Clients retain attorneys to provide needed legal services. Clients often hire managers to supervise the performance of retained attorneys. These “legal process managers” (“LPMs”) may be in-house at the client or may operate from outside the client. Traditionally, LPMs have been used primarily to monitor the fees and costs incurred by attorneys in providing legal services. The LPMs strive to ensure that monitored attorneys stay within authorized budgets and do not unnecessarily drive up costs (by, for example, conducting unneeded work). For this purpose, LPM web sites have been used to monitor attorney budgets and invoices.
LPMs may also guide the actions taken and decisions made by the monitored attorneys. Recently, LPM web sites have been used in the field of security interest enforcement actions. The web sites provide a template intended to guide attorneys through the legal processes related to these security interest enforcement actions. The template provides a short static list of predetermined “daisy chain” milestones to the attorneys being managed.

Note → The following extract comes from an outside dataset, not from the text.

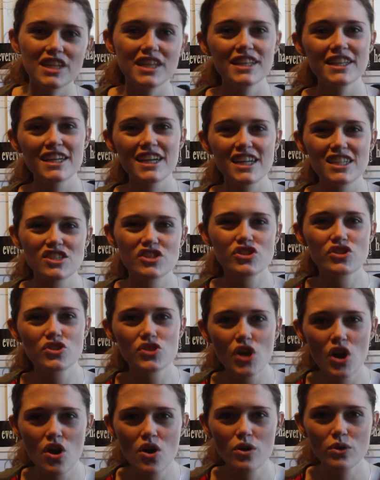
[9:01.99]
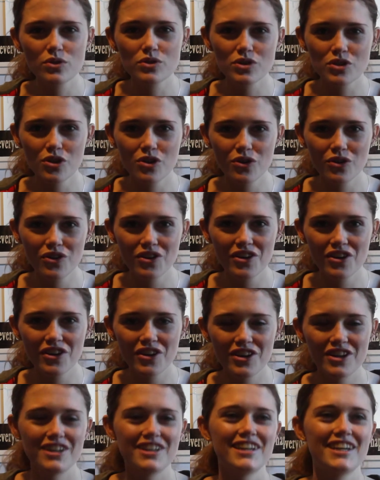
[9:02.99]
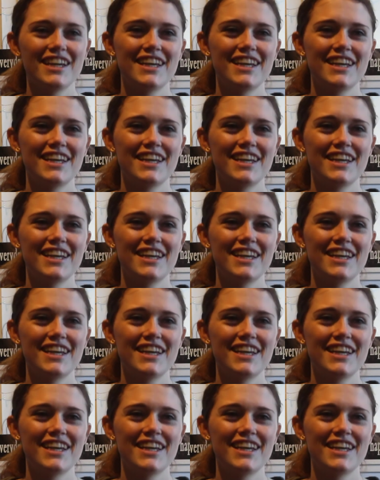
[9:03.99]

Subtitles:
that's so cool!"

An attorney is expected to complete each milestone by a requested date and to indicate that the milestone has been completed by filling in the completion date on the web site.
In addition to the work performed by attorneys, brokers may also be involved in security interest enforcement actions with respect to particular types of property. For example, a broker may enter into a cash-for-keys agreement with a non-paying occupant, such as a tenant, wherein the occupant is given money to voluntarily relinquish occupancy of the property before a specific date. In general, such actions or agreements entered into by the broker are not readily known to the attorney working with the same occupant or property. As a result, situations may arise in which the attorney improperly pursues court action (e.g., eviction) against an occupant who has already voluntarily left the property in accordance with a cash-for-keys agreement.
Systems have been developed that create projections of the amount of time required to complete the prosecution of a security interest enforcement action. Such systems have been used by Fidelity: First American; McCalla Raymer, LLC; DRI Management Systems, Inc.; Indymac Bank; and Fair Isaac Corporation (dba LenStar). Each of these systems is based on a deterministic timeline management model that identifies static “milestones” and that allocates a predetermined unchangeable time to complete each milestone. These static milestones are an inaccurate reflection of the actual timelines followed in prosecuting security interest enforcement actions, and as such provide a poor structure by which to assess the value of loans and settlement offers associated with security interest enforcement actions.